*Task prompt*:
Nothing but the lines from the one containing "[0:03.60-0:04.50]" through the end of the data should be retyped, exactly as they stand, and pictures should not be retyped.

*Data extract*:
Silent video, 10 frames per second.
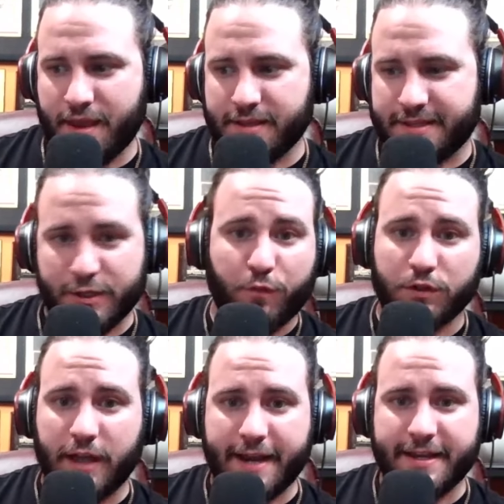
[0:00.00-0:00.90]
silver
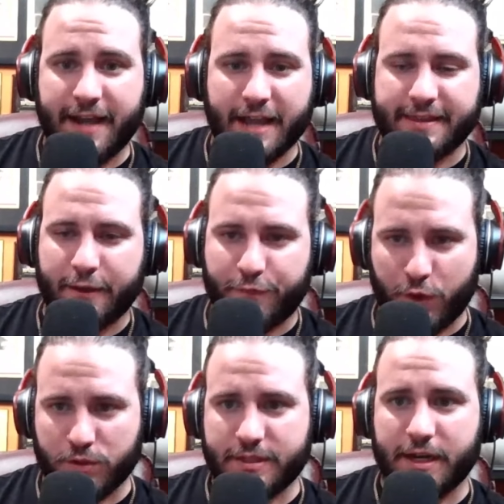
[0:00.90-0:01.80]
lining, I think
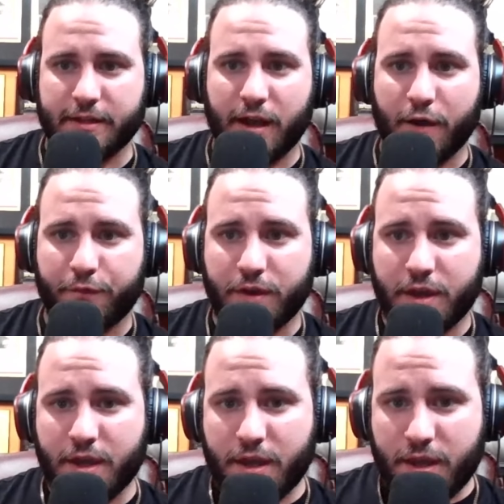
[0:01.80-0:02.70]
Fields did enough
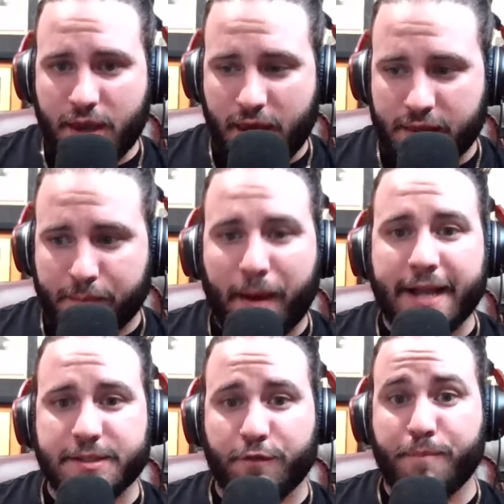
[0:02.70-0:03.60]
in the
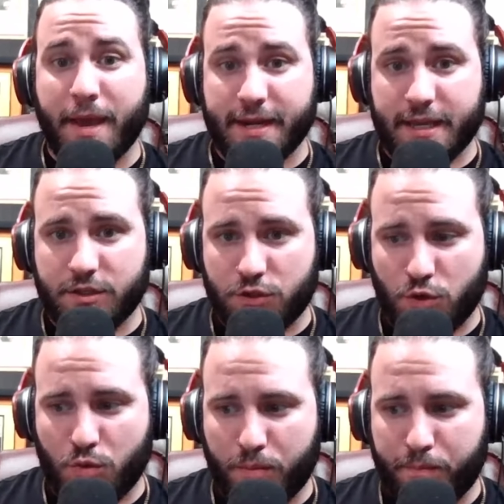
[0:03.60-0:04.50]
minds of many
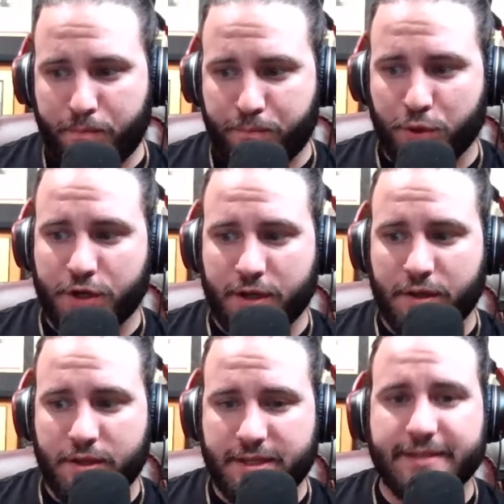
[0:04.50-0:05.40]
to put
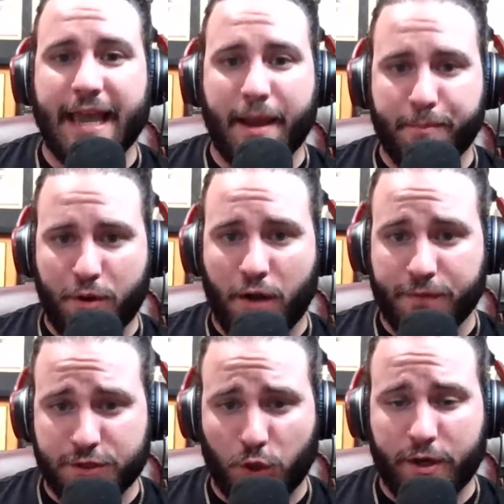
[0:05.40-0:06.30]
a stamp
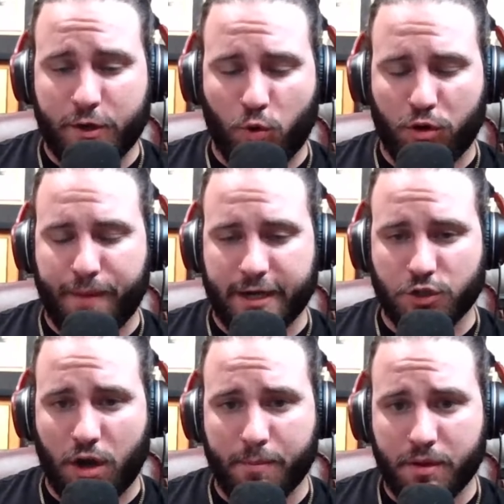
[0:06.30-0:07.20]
on the starting quarterback
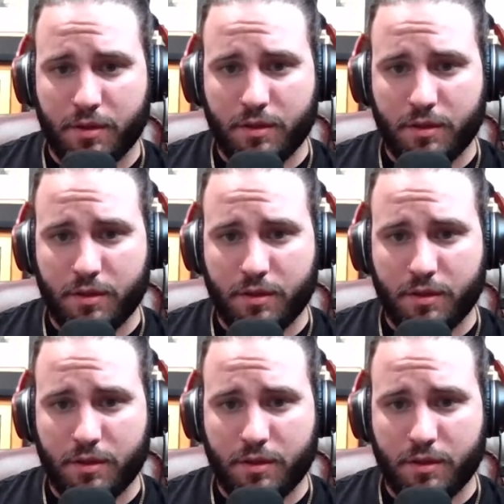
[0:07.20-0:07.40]
job.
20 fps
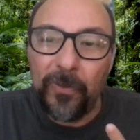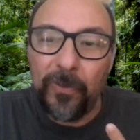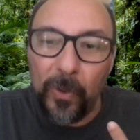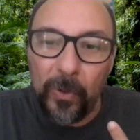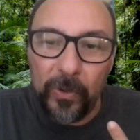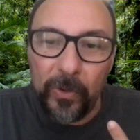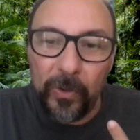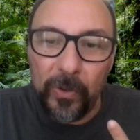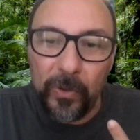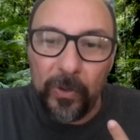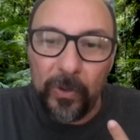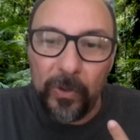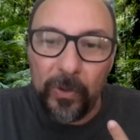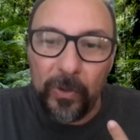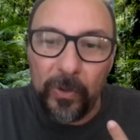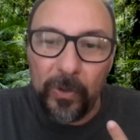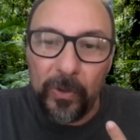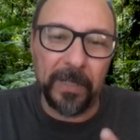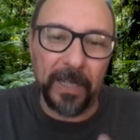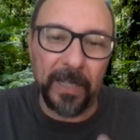
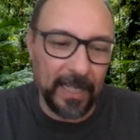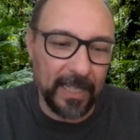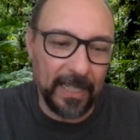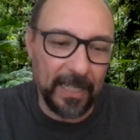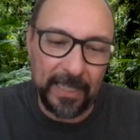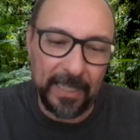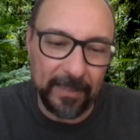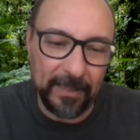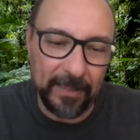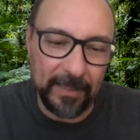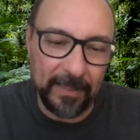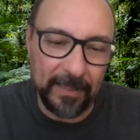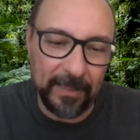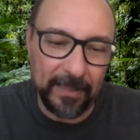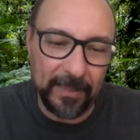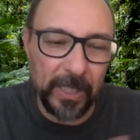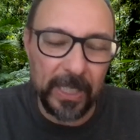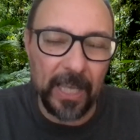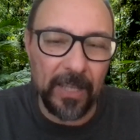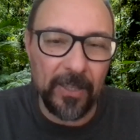foods uh, that we
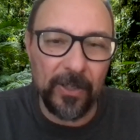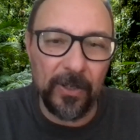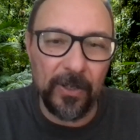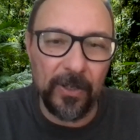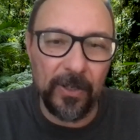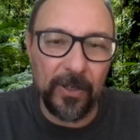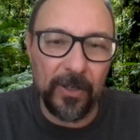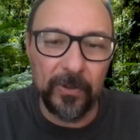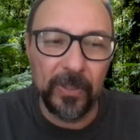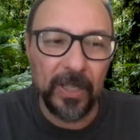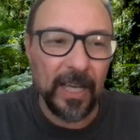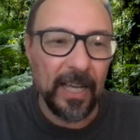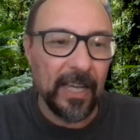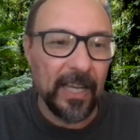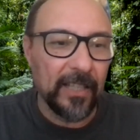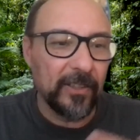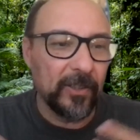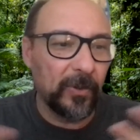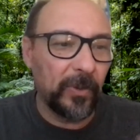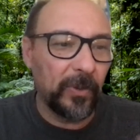can use.
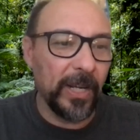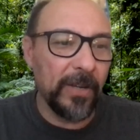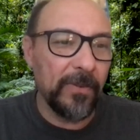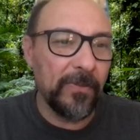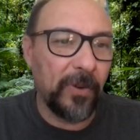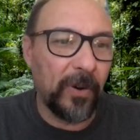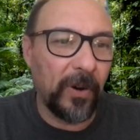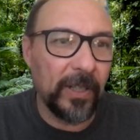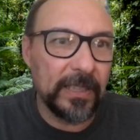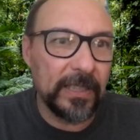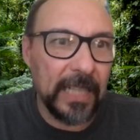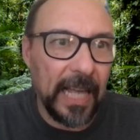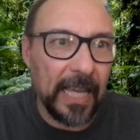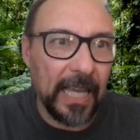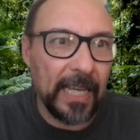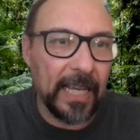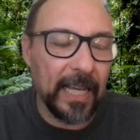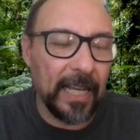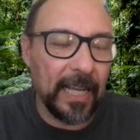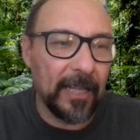The rainforest is
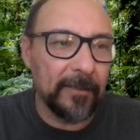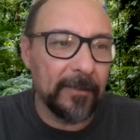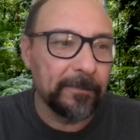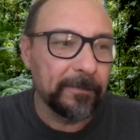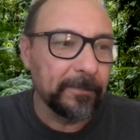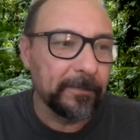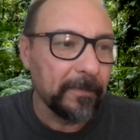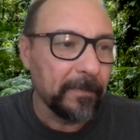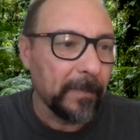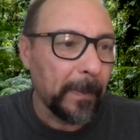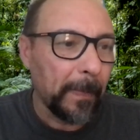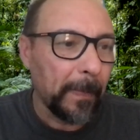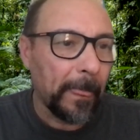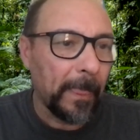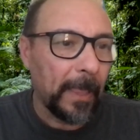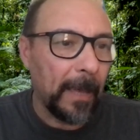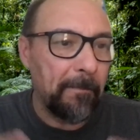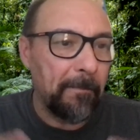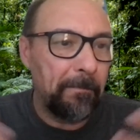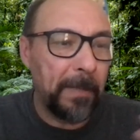like a, a
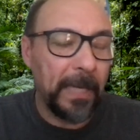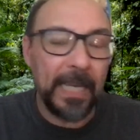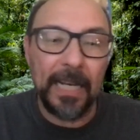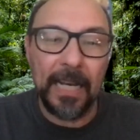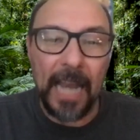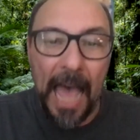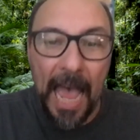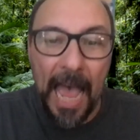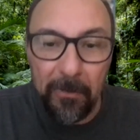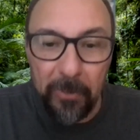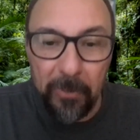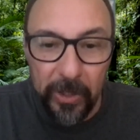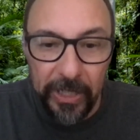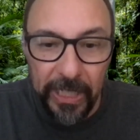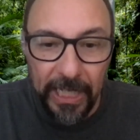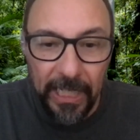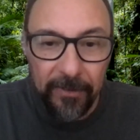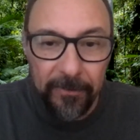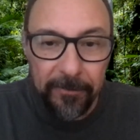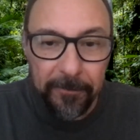big
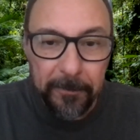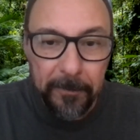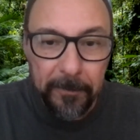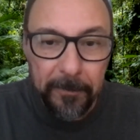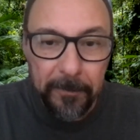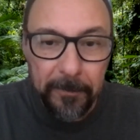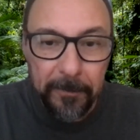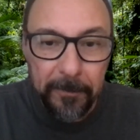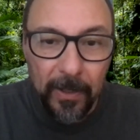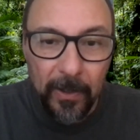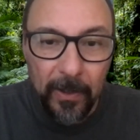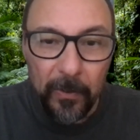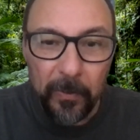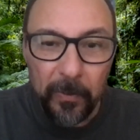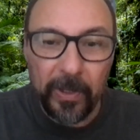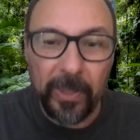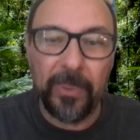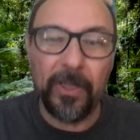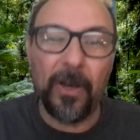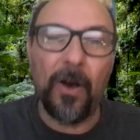library
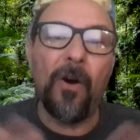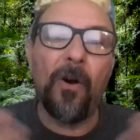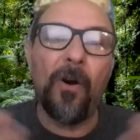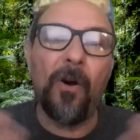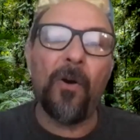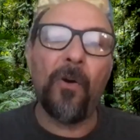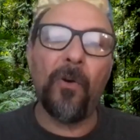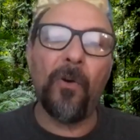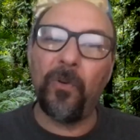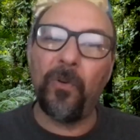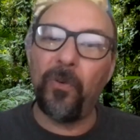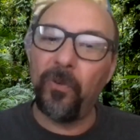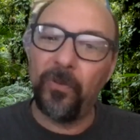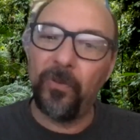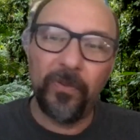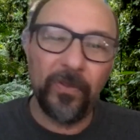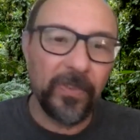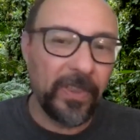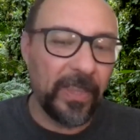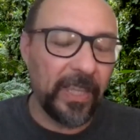with all
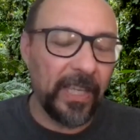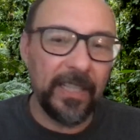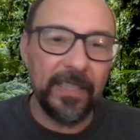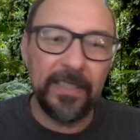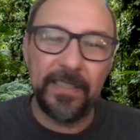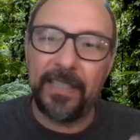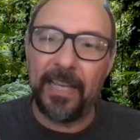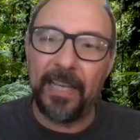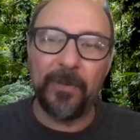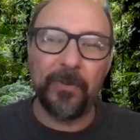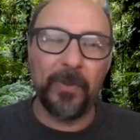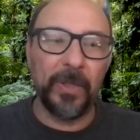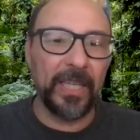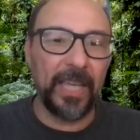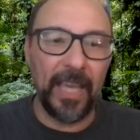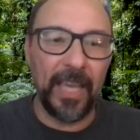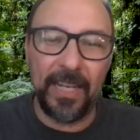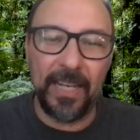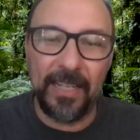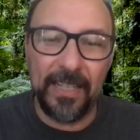things that we
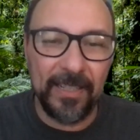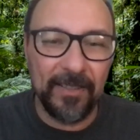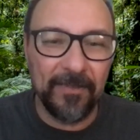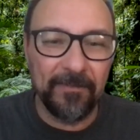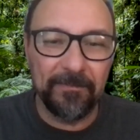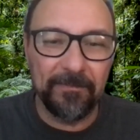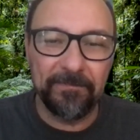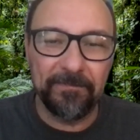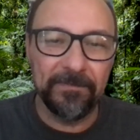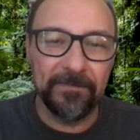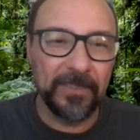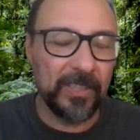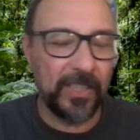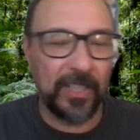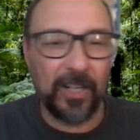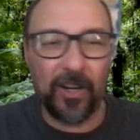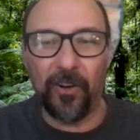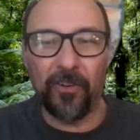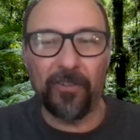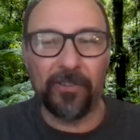can
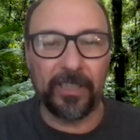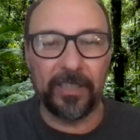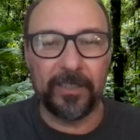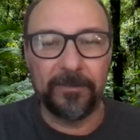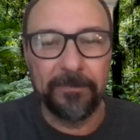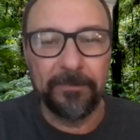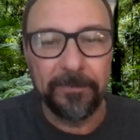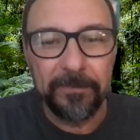discover.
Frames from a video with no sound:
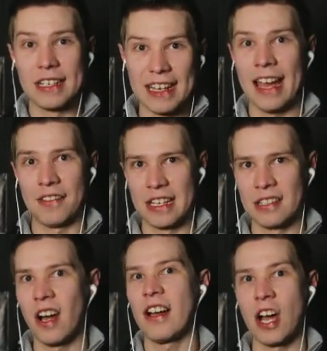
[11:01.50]
down the
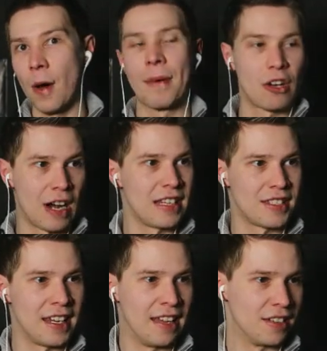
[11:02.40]
entire upper
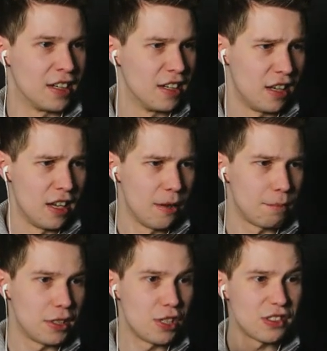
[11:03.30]
grandstand.
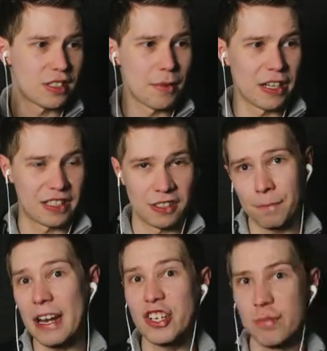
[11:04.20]
But using something like a
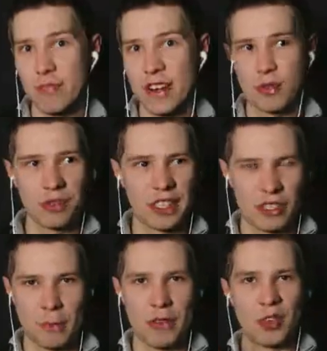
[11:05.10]
suspension bridge will
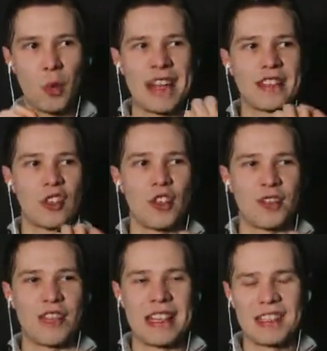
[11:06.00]
distribute the weight
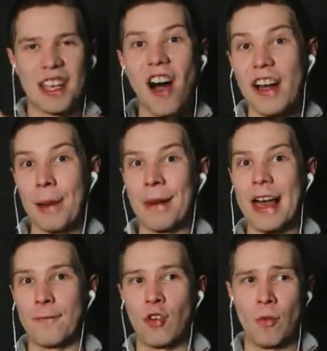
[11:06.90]
across the entire
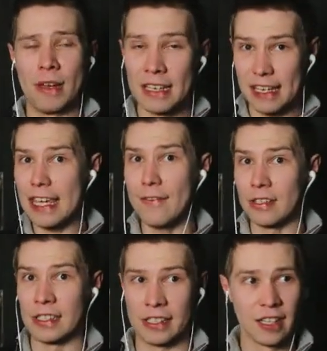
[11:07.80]
platform
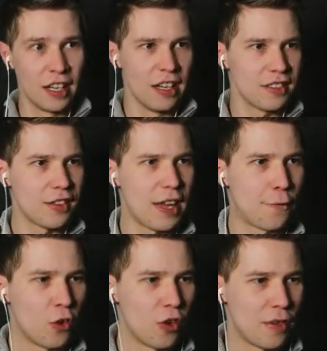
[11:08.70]
evenly. So
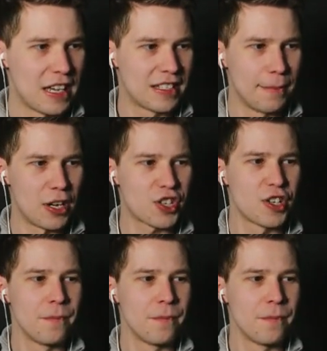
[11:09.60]
therefore, it's a much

*Output below*:
[0:03.60-0:04.50]
minds of many
[0:04.50-0:05.40]
to put
[0:05.40-0:06.30]
a stamp
[0:06.30-0:07.20]
on the starting quarterback
[0:07.20-0:07.40]
job.
20 fps
foods uh, that we
can use.
The rainforest is
like a, a
big
library
with all
things that we
can
discover.
Frames from a video with no sound:
[11:01.50]
down the
[11:02.40]
entire upper
[11:03.30]
grandstand.
[11:04.20]
But using something like a
[11:05.10]
suspension bridge will
[11:06.00]
distribute the weight
[11:06.90]
across the entire
[11:07.80]
platform
[11:08.70]
evenly. So
[11:09.60]
therefore, it's a much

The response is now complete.